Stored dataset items
▼
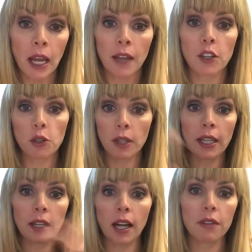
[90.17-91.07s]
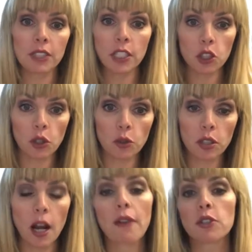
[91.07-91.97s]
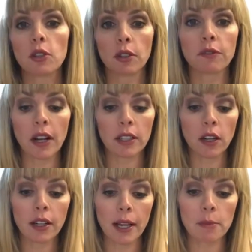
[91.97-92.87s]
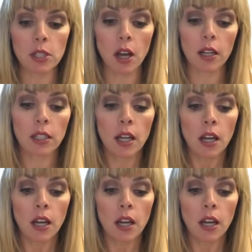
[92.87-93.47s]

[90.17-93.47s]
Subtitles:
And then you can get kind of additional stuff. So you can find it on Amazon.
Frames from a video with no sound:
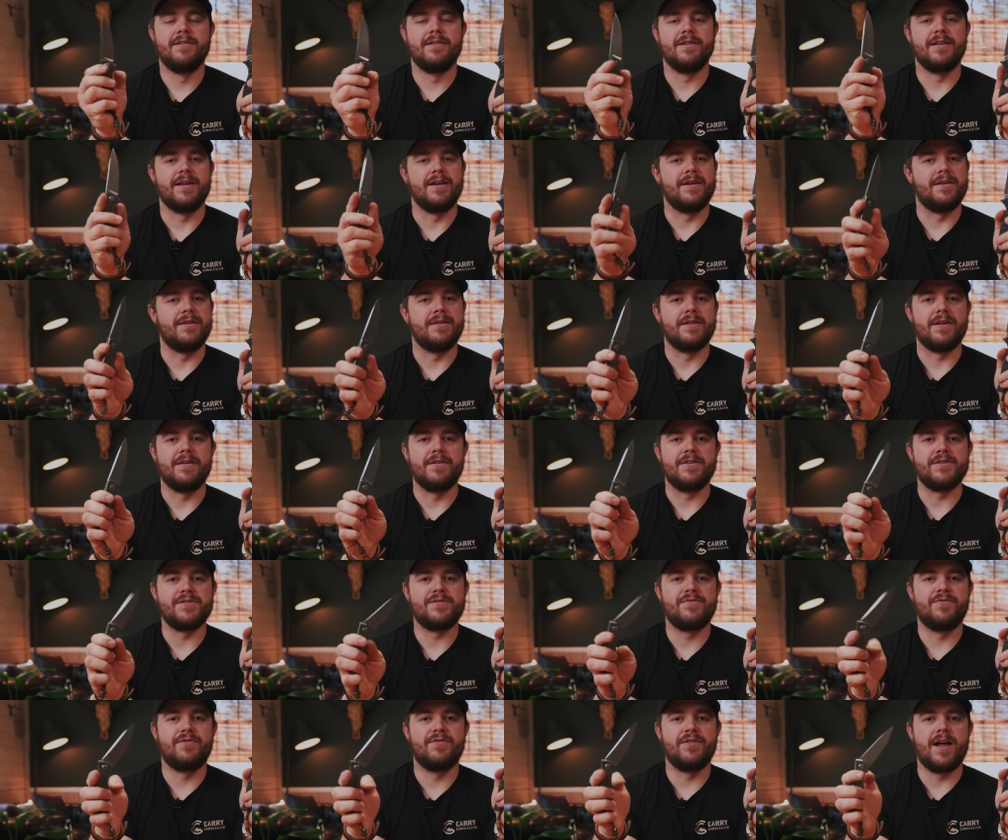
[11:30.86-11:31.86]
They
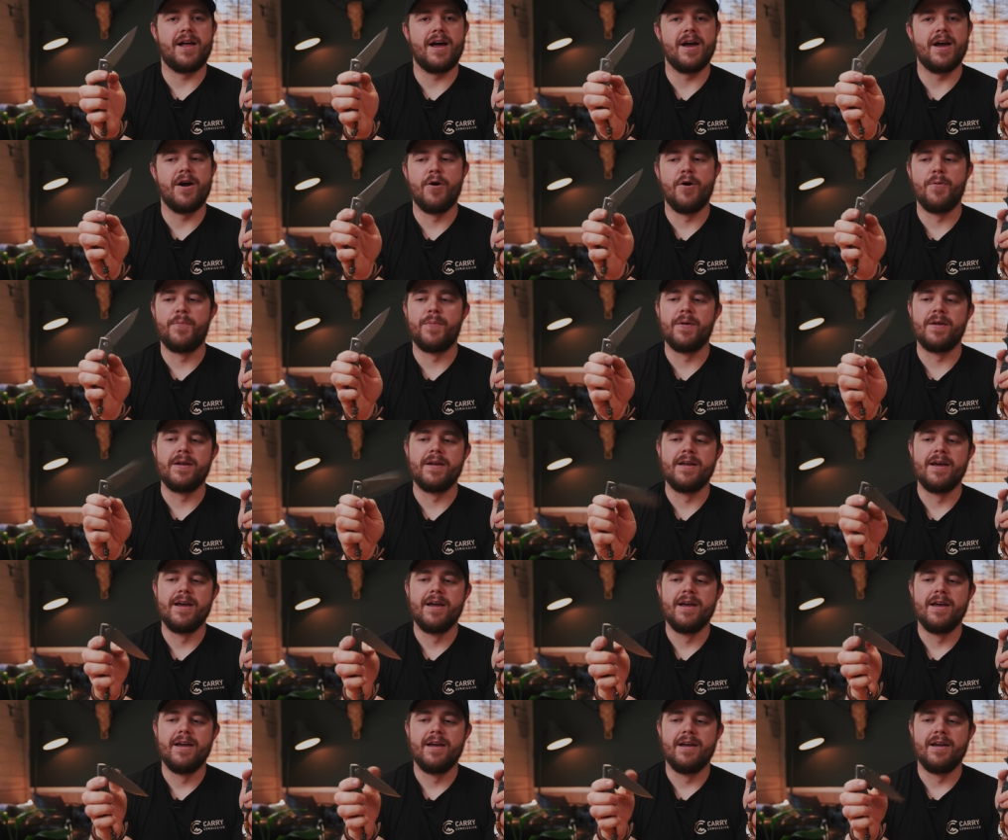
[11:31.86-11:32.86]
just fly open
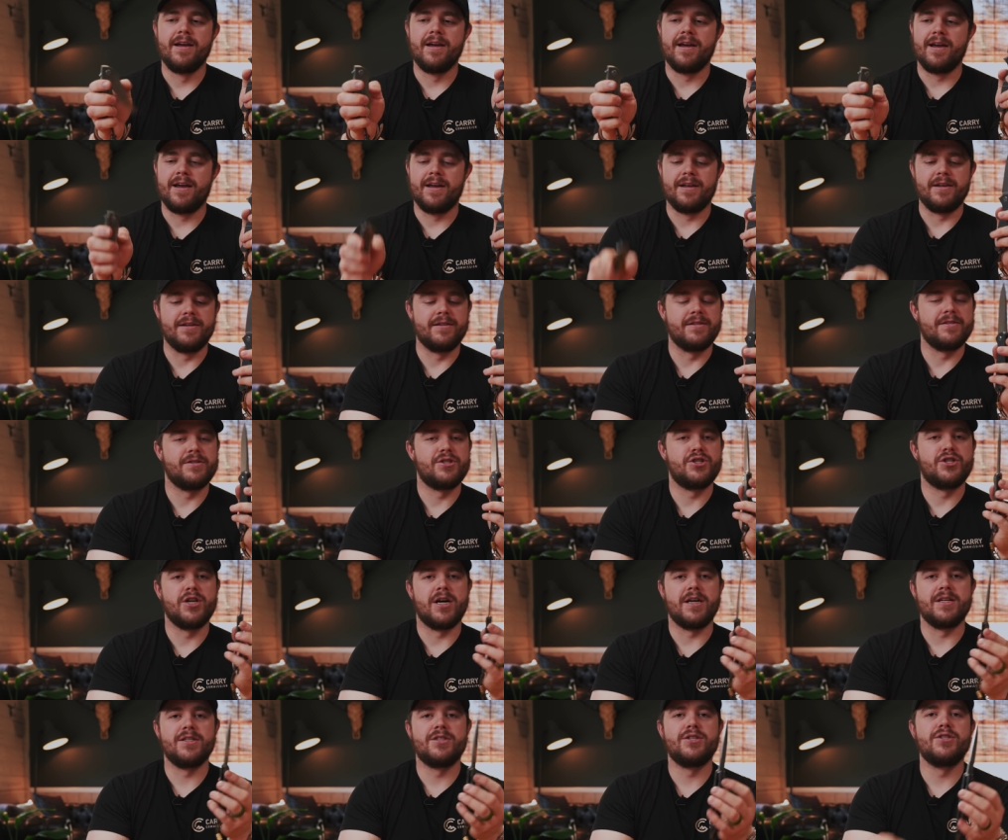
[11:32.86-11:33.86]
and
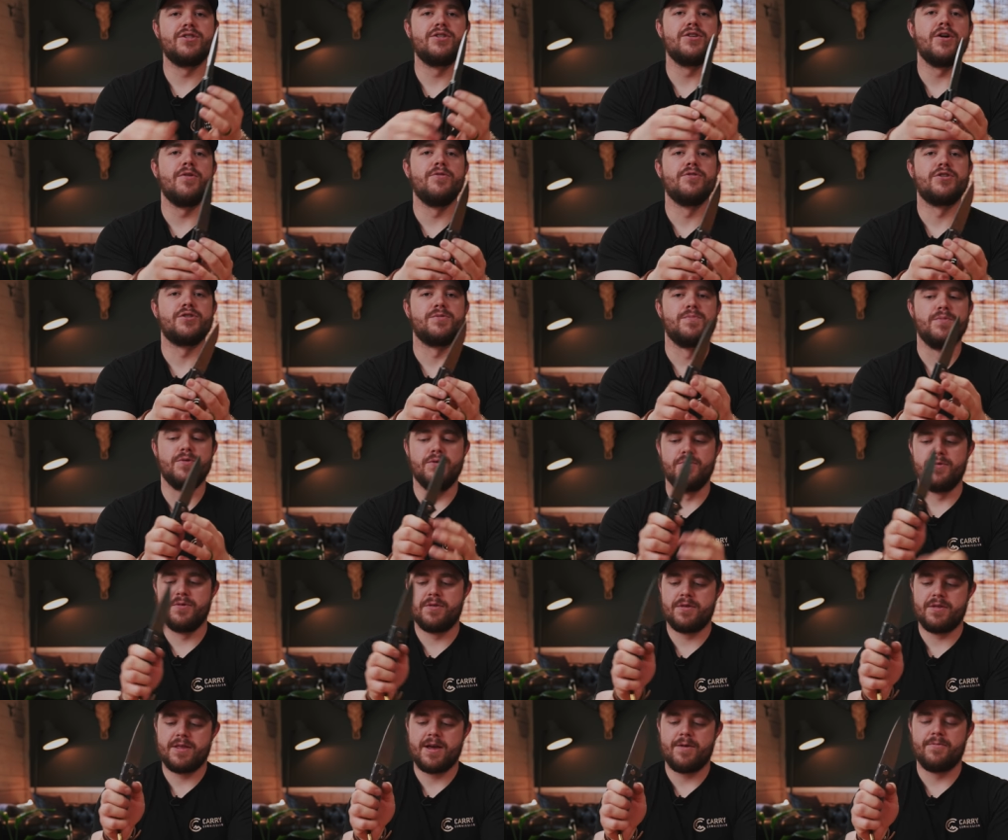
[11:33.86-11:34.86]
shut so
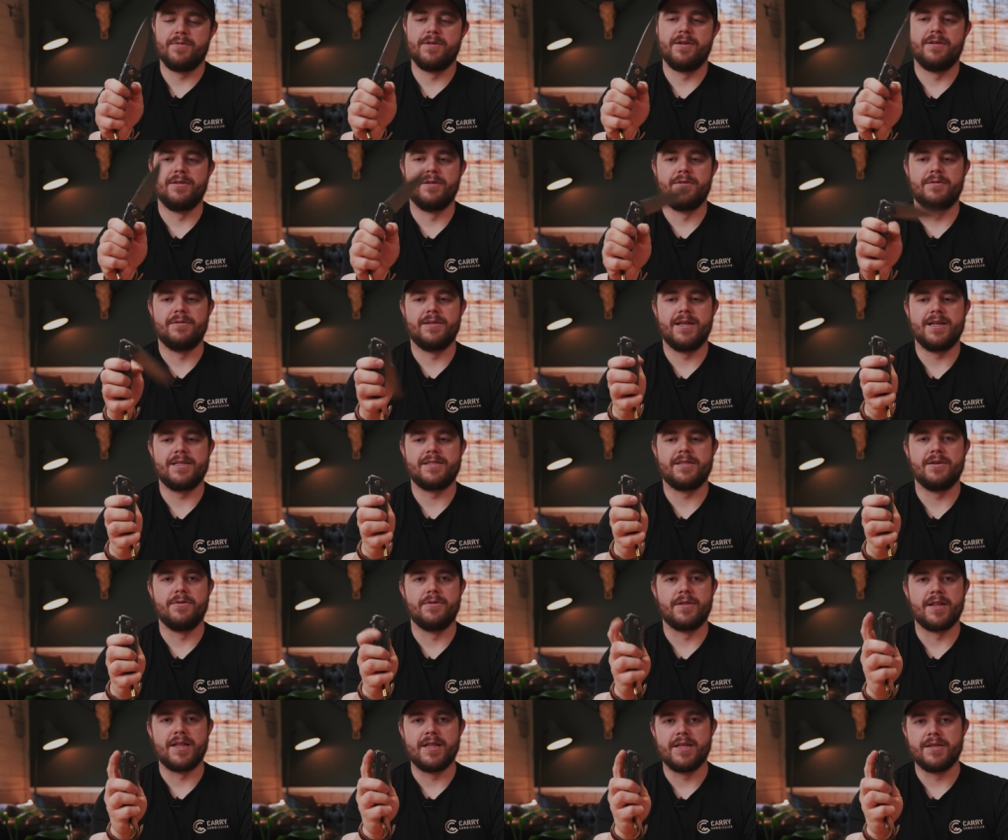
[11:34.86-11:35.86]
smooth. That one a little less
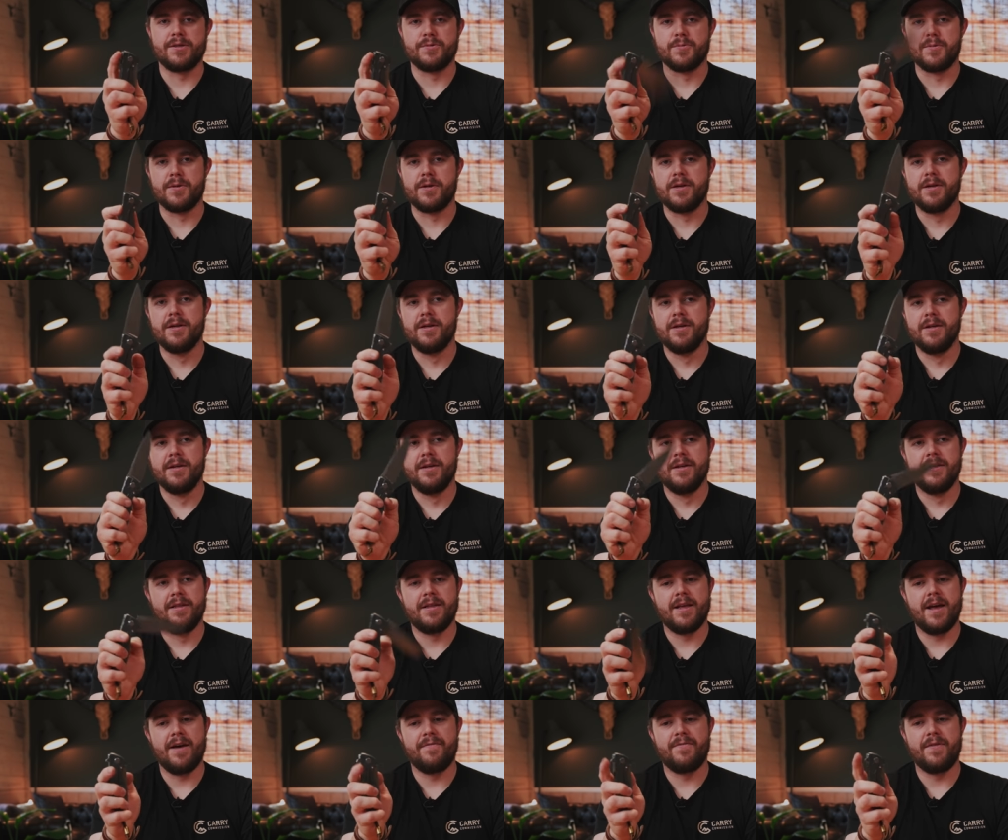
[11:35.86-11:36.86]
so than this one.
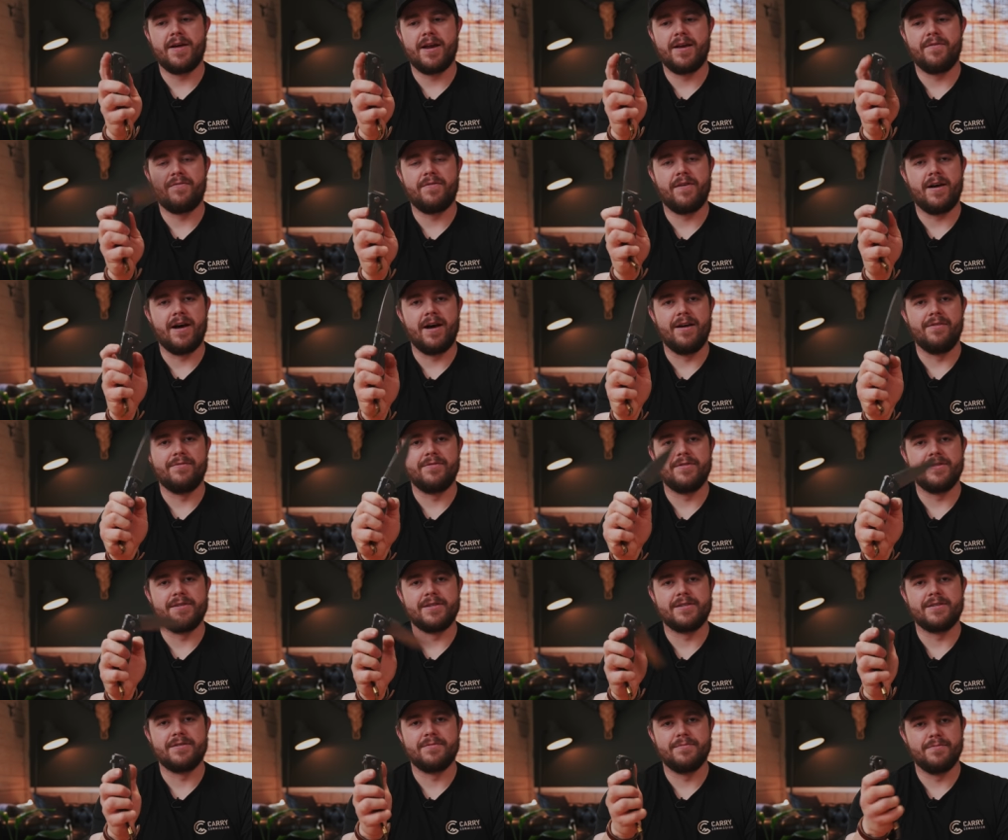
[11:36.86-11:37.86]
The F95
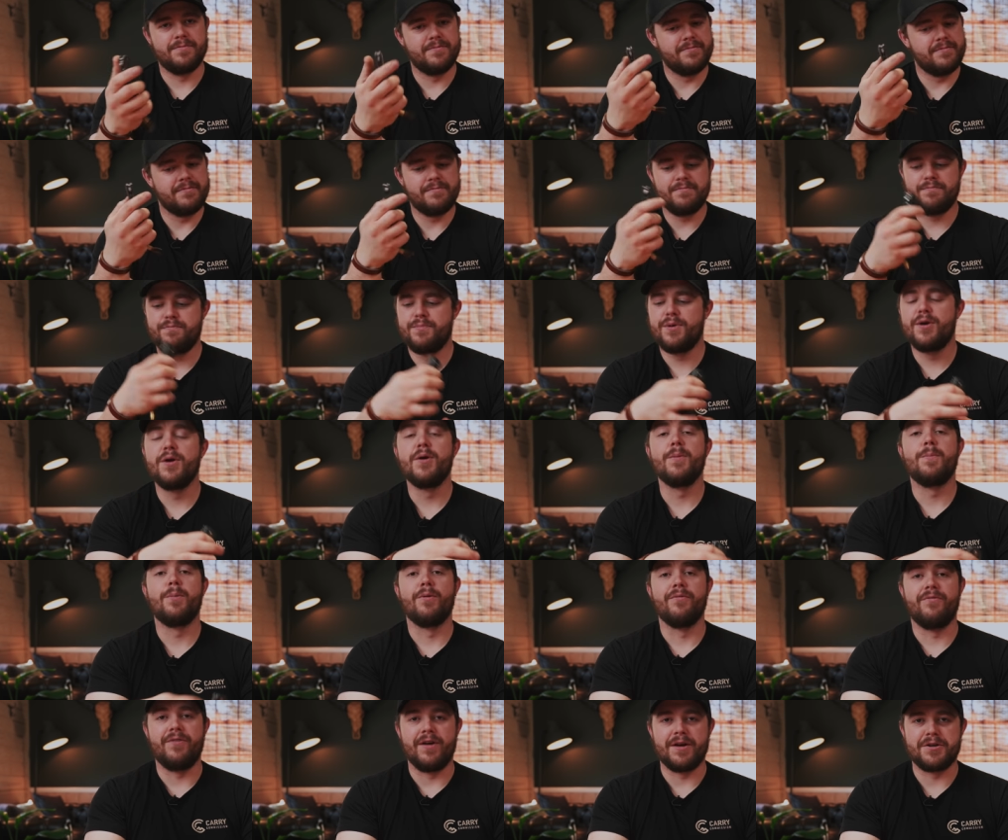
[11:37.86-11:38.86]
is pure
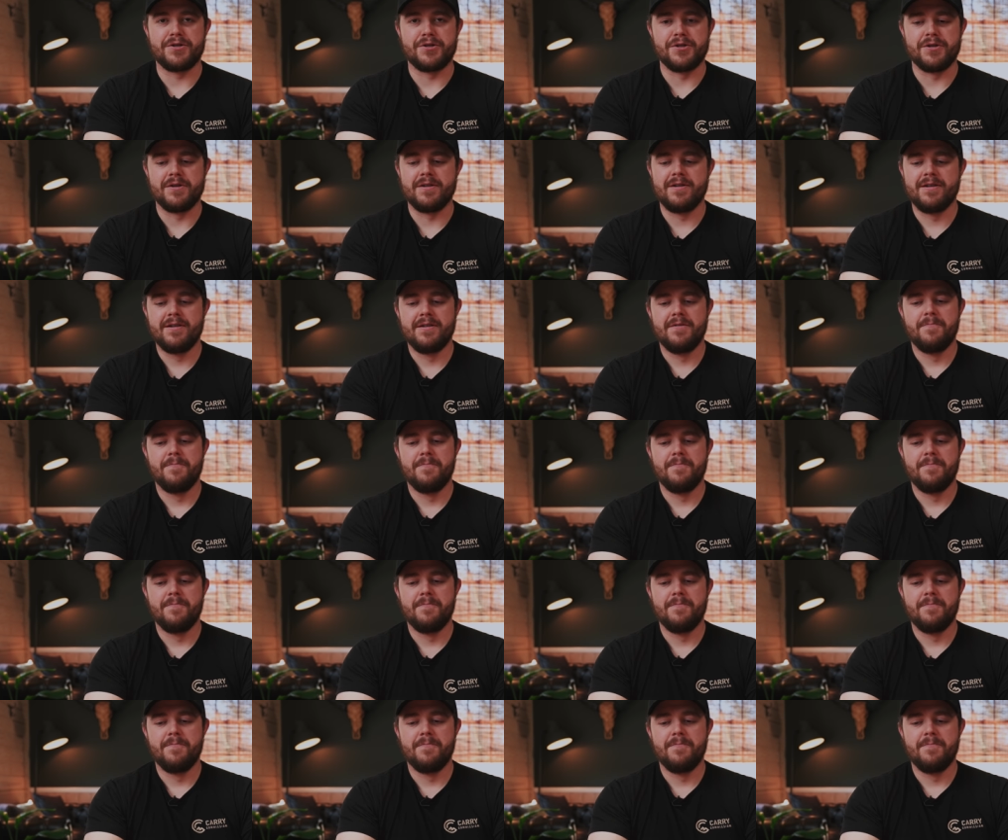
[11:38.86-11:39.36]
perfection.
▲
Work instructions
Without copying any picture, repeat all of the entries exactly.

The answer
[90.17-91.07s]
[91.07-91.97s]
[91.97-92.87s]
[92.87-93.47s]

[90.17-93.47s]
Subtitles:
And then you can get kind of additional stuff. So you can find it on Amazon.
Frames from a video with no sound:
[11:30.86-11:31.86]
They
[11:31.86-11:32.86]
just fly open
[11:32.86-11:33.86]
and
[11:33.86-11:34.86]
shut so
[11:34.86-11:35.86]
smooth. That one a little less
[11:35.86-11:36.86]
so than this one.
[11:36.86-11:37.86]
The F95
[11:37.86-11:38.86]
is pure
[11:38.86-11:39.36]
perfection.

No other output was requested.